In Ethiopia for example the participation of women in Regional State Councils is very low. The Percentage female members in Regional State Councils in Ethiopia are only 27.61%. While when we are looking in regional wise, the Nigeria region women are made 3.27% of the total (Adamu &Mekonnen, 2009).

The challenges of political participation and decision making of Nigeria women are same as those faced the rest of the African women as mention above. For example,Nigeria traditional leadership was dominated by the male elders. Women have no room in clan-based politics, and they cannot represent their clans. As you go back to historical practices, you can see that women’s business was to care of her husband and children.

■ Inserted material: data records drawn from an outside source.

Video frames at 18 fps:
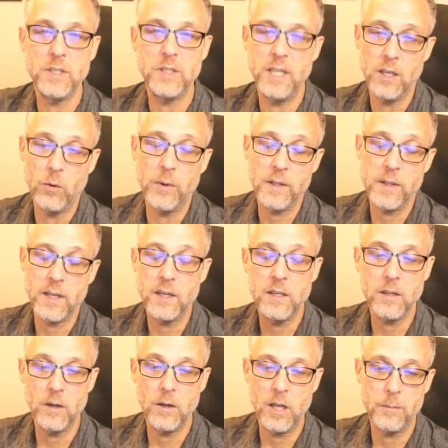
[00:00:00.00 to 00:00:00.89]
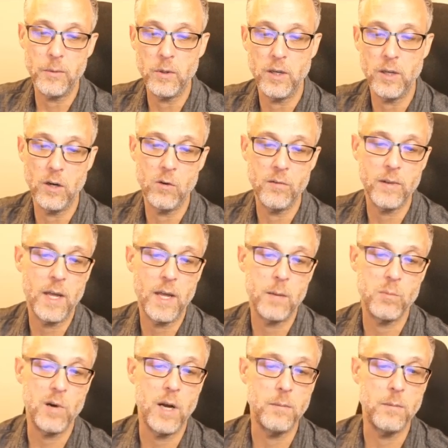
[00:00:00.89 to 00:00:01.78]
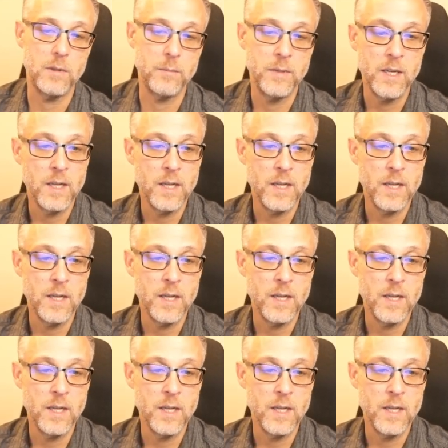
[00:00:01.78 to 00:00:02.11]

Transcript: deal with it, to help you get over that problem.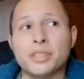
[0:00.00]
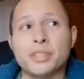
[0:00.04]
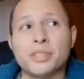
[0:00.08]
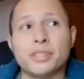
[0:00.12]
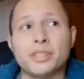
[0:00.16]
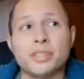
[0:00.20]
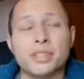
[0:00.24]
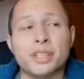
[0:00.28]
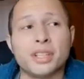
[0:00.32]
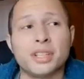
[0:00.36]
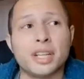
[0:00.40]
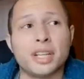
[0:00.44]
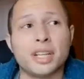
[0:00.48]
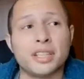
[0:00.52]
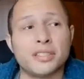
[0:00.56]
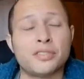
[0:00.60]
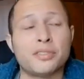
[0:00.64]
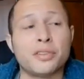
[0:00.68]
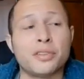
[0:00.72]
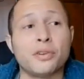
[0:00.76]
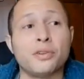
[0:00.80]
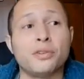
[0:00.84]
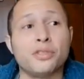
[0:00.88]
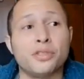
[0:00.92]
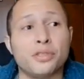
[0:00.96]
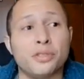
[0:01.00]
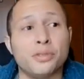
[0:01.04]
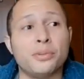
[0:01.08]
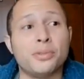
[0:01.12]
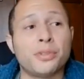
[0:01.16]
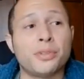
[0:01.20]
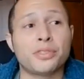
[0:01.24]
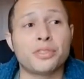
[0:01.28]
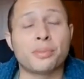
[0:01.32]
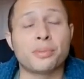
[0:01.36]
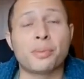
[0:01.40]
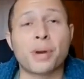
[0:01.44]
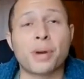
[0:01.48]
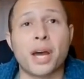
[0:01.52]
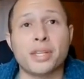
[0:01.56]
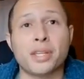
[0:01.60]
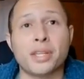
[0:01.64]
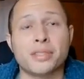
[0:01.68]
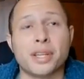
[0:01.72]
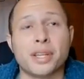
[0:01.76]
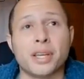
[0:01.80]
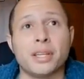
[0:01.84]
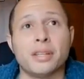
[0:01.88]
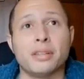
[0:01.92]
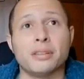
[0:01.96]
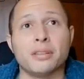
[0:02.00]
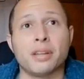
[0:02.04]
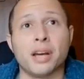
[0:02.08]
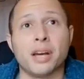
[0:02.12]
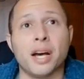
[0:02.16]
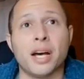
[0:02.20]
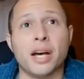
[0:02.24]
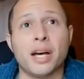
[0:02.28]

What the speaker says: but you weren't surprised then.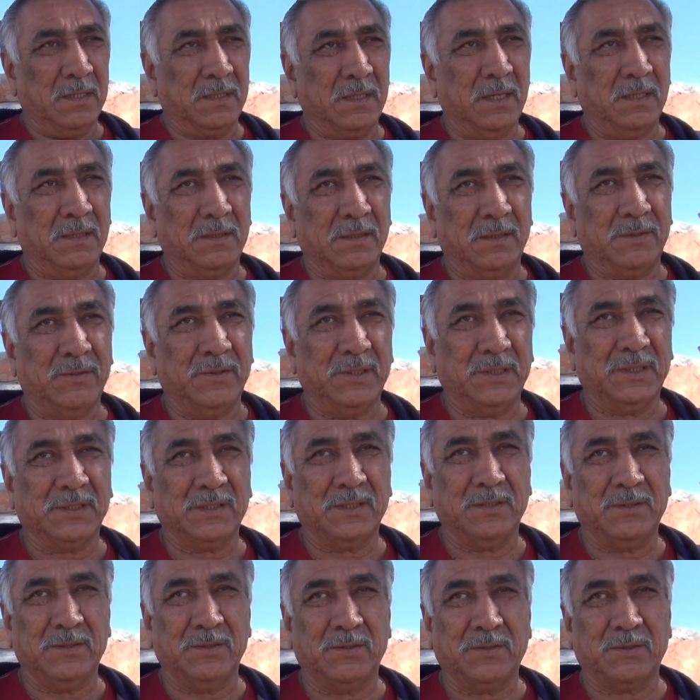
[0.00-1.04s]

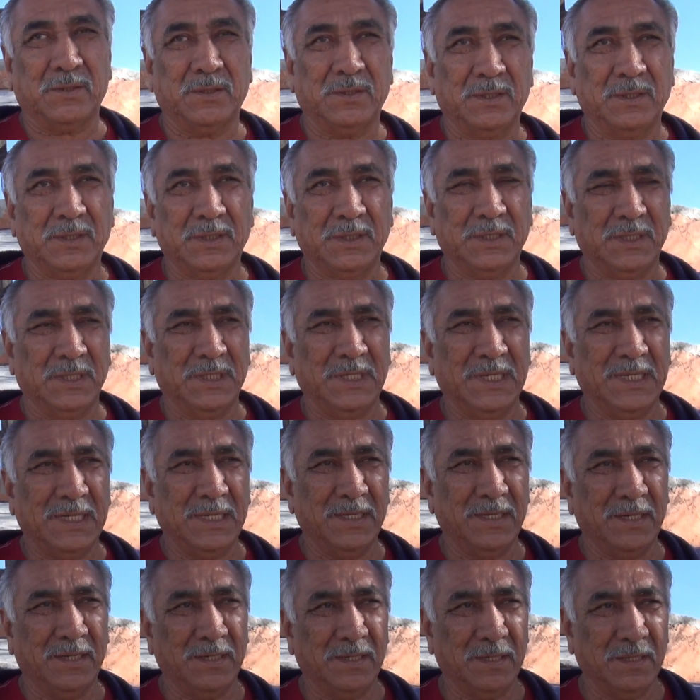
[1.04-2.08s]
conquistadors,
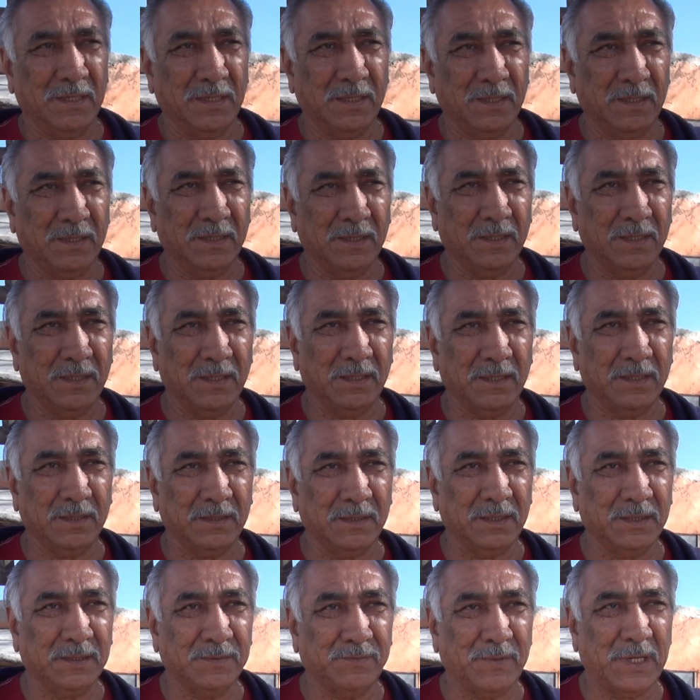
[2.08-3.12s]

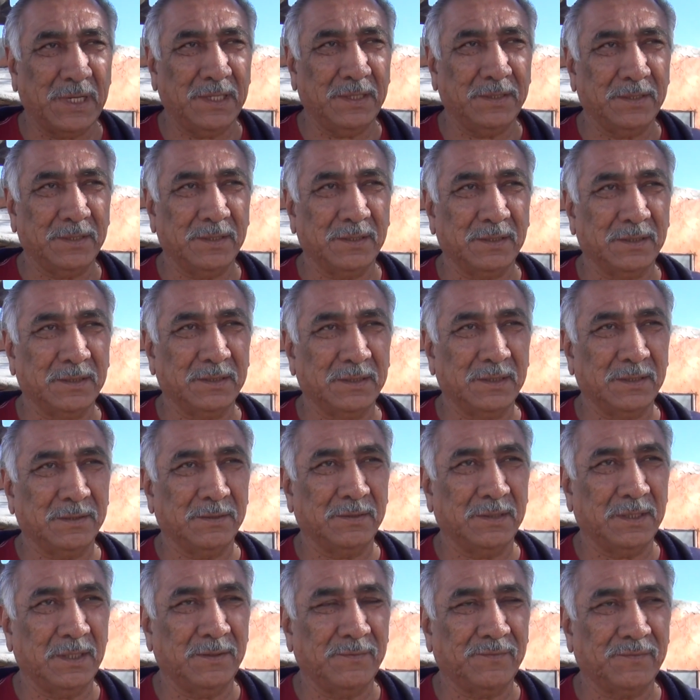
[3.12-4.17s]
the Spaniards.
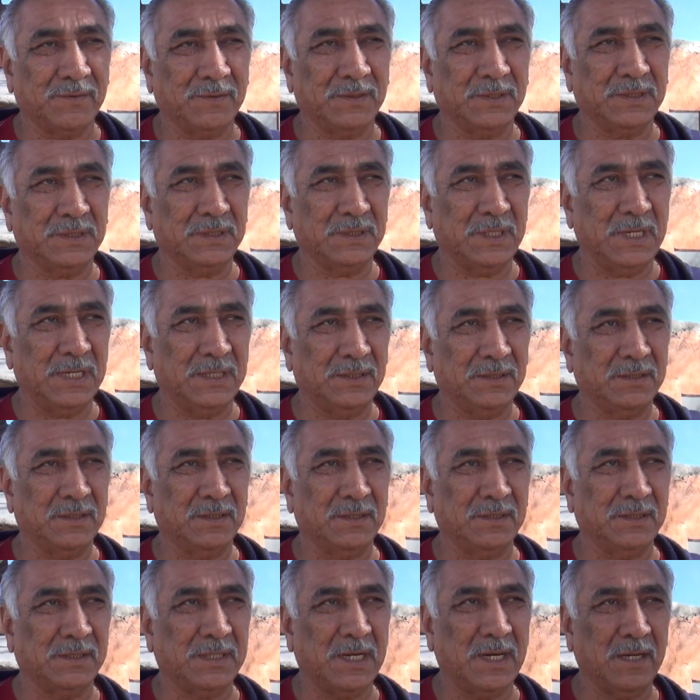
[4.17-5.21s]
When they first
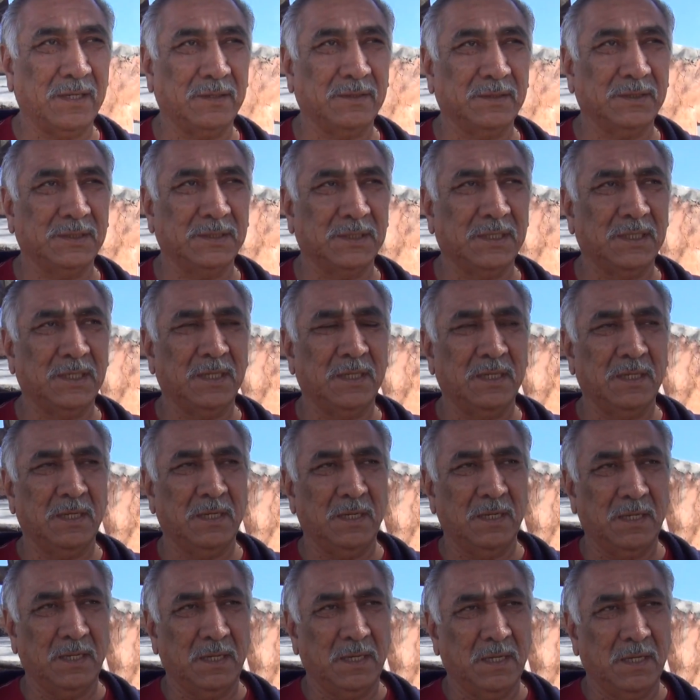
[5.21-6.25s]
entered Taos,
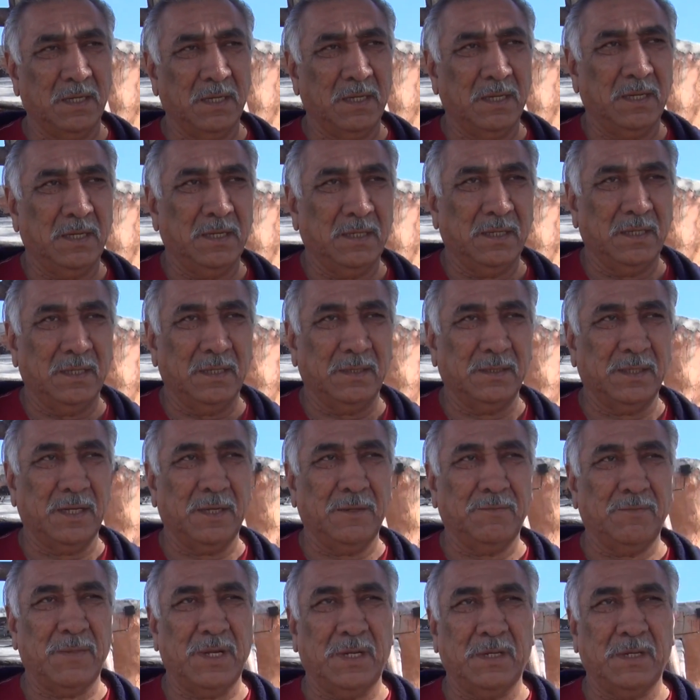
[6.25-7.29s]
they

1.2 Statement of the Problem

To begin with one cannot ignore that politics, governance and decision making are some of the key areas of focus in development. In this regard, development to be perfect and sustainable needs wider participation from all segments of the society including KadunaNigeria women who are currently uninvolved in the political affairs of the state. They do not have sufficient seats in local governments, parliamentary houses, judiciary and the cabinet houses as well. For instance, if you look in to the result of 2005 parliamentary (House of Representatives) elections, you will see that women won only two seats out of 82, which currently one of them was missing her membership of the house due to her failure to attended the required number of sessions of the house. In the House of Elders, which composes 82 seats, women have no seats today although there was a one woman in this house but later she resigned in 2012. Women are also politically underrepresented in local elections. In the recently 2012 Nigeria local council elections women have won only 10 seats out of 375 local council seats of the whole country. All the 25 seats in Kadunalocal council held by male members. And in the house of cabinet there are only four women out of 46 cabinet members.

Nigeria government has not given in any attention to the women’s political challenges though, certain women associations and international community addressed the absence of women’s active role in the political process and despite of suggested quota to be reserved for women in the house of represent, there is no sign of improvement.

In this research we would like to come up with possible solutions to the existing theoretical and practical challenges, and to study all the inhibitive factors under the lights of actual political environment.

The current women’s political status is improvable. The solutions depend on perceptions and the ways we understand the current political problem. We should not confuse with the means or polish the structural gaps with delusive colours if in order to react short term political backlashes. The solutions pleads more than that, it needs to be the common end that we collectively seek regardless our sex, gender, race, colour, or political afflictions.